PROJECT SUMMARY Although chimeric antigen receptor (CAR) T cells have been remarkably successful in the hematologic setting, identification of truly tumor specific antigens for many solid tumor indications has limited broad translation. Two targets have been considered for Diffuse Midline Glioma H3 K27M-mutant tumors (previously Diffuse Intrinsic Pontine Glioma (DIPG)), however as neither are exclusively restricted to neoplastic tissue, safety concerns exist with respect to on-target, off-tumor toxicity. Moreover, ancillary treatment meant to boost CAR T function to overcome a constellation of immune suppressive mechanisms associated with the solid tumor microenvironment also has the potential to exacerbate the problem. Our group has conducted extensive preclinical characterization of oncolytic viruses and has demonstrated them to be a highly effective immunotherapeutic agents for the treatment of cancer. We propose to leverage the tumor tropism of ∆24 oncolytic adenovirus to deliver a CAR target along with CD40L. Our preliminary data indicates that oncolytic Ad∆24-CD40L provides a significant therapeutic advantage in a GL261 glioma model as a monotherapy, and further, can potentiate CD19 CAR T therapy in a proof of concept combination setting against subcutaneous B16-CD19 tumors. The goal of this proposal is to develop a dual therapy approach which builds on direct tumor cell viral oncolysis and CAR T cytolysis, enhanced CAR T cell recruitment/activation by virus-mediated inflammation, and importantly, CD40L-mediated mobilization of endogenous antigen presenting cells, B cells and T cells. We will engineer an oncolytic vector to deliver titratable levels of CD40L using the E. coli DHFR destabilizing domain, and an intracellularly truncated signaling-dead EGFRvIII molecule to be used in conjunction with safety tested EGFRvIII CAR T cells (Aim1).

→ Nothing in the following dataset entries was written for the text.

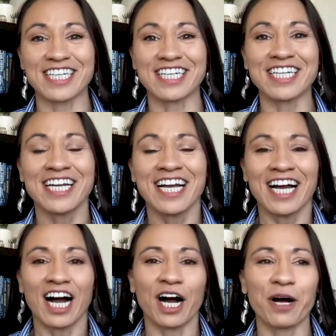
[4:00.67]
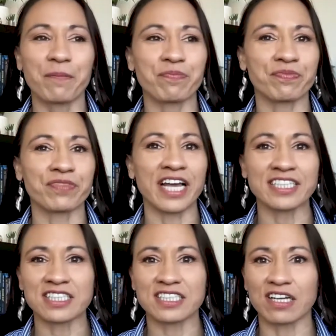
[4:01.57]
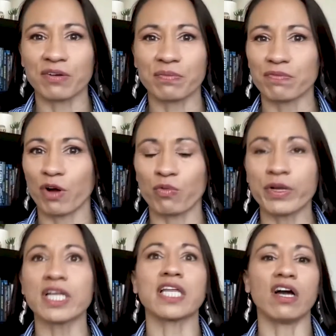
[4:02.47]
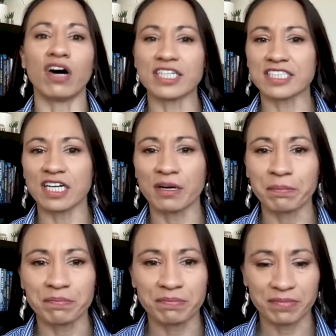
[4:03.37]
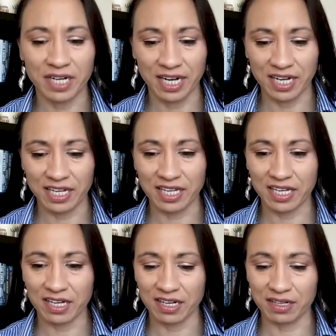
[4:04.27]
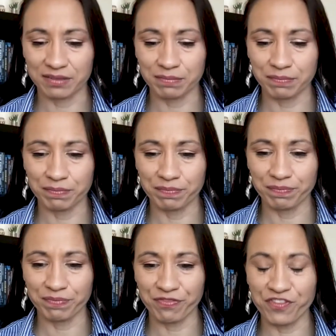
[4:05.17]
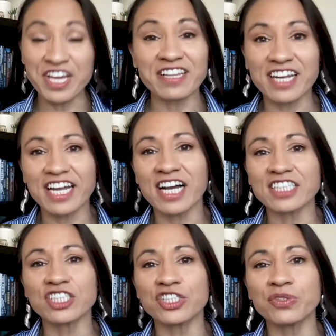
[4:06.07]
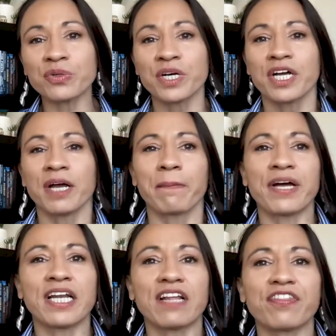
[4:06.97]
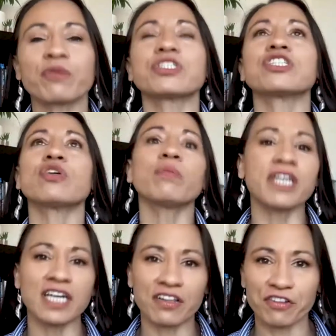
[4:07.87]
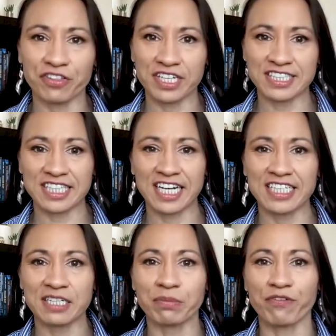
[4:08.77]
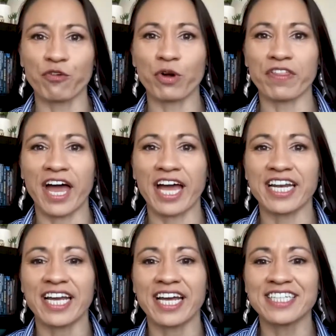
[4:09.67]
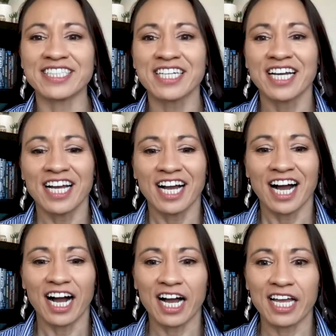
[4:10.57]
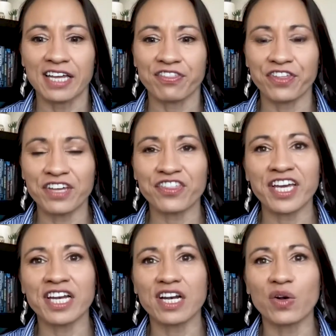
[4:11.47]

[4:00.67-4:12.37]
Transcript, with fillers: and um, that's a, a really awesome uh, uh, thing that I got to do. But there were so many other things that I did before that. And I think that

The safety and efficacy of the OV-CAR T approach will be evaluated in a genetically engineered immunocompetent model of DIPG (Aim 2). This project is expected to provide novel insight into how CD40L can mobilize an endogenous B cell and T cell response and support CAR T therapy. Together, we hope to capitalize on the properties of designer oncolytic viruses to more broadly enable the use of CAR T cell therapy in solid tumors, and in particular apply existing safety tested immunotherapies to a devastating and urgent unmet clinical need.

项目摘要 尽管嵌合抗原受体（CAR）T细胞在血液学环境中已经非常成功， 对许多实体瘤适应症的真正肿瘤特异性抗原的鉴定限制了广泛的应用。两 已经考虑了用于弥漫性中线胶质瘤H3 K27 M突变型肿瘤的靶点（先前为弥漫性固有型 脑桥胶质瘤（DIPG）），但由于两者均不限于肿瘤组织，因此存在安全性问题 存在靶向、非肿瘤毒性。此外，辅助治疗意味着增强CAR T功能， 以克服与实体瘤相关的一系列免疫抑制机制， 微环境也有可能加剧这一问题。我们的团队进行了广泛的 溶瘤病毒的临床前表征，并已证明它们是一种非常有效的 用于治疗癌症的免疫抑制剂。我们建议利用肿瘤嗜性24 用溶瘤腺病毒递送CAR靶标沿着CD 40 L。我们的初步数据表明， Ad CD 24-CD 40 L作为单一疗法在GL 261神经胶质瘤模型中提供了显著的治疗优势，并且 此外，可以在概念验证组合环境中增强CD 19 CAR T疗法， B16-CD 19肿瘤。该提案的目标是开发一种双重治疗方法， 肿瘤细胞病毒溶瘤和CAR T细胞溶解，通过病毒介导的增强CAR T细胞募集/激活 炎症，重要的是，CD 40 L介导的内源性抗原递呈细胞（B细胞）动员 和T细胞。我们将设计一种溶瘤载体，使用E.大肠杆菌DHFR 去稳定化结构域和细胞内截短的信号死亡EGFRvIII分子， 与安全性测试的EGFRvIII CAR T细胞（Aim 1）结合。OV-CAR T的安全性和有效性 方法将在DIPG的基因工程免疫活性模型中进行评估（目的2）。这个项目 有望为CD 40 L如何动员内源性B细胞和T细胞应答提供新的见解 支持CAR T疗法我们希望共同利用设计溶瘤病毒的特性， 更广泛地使CAR T细胞疗法在实体瘤中的使用成为可能，特别是将现有的安全性 测试的免疫疗法，以一个毁灭性的和紧迫的未满足的临床需求。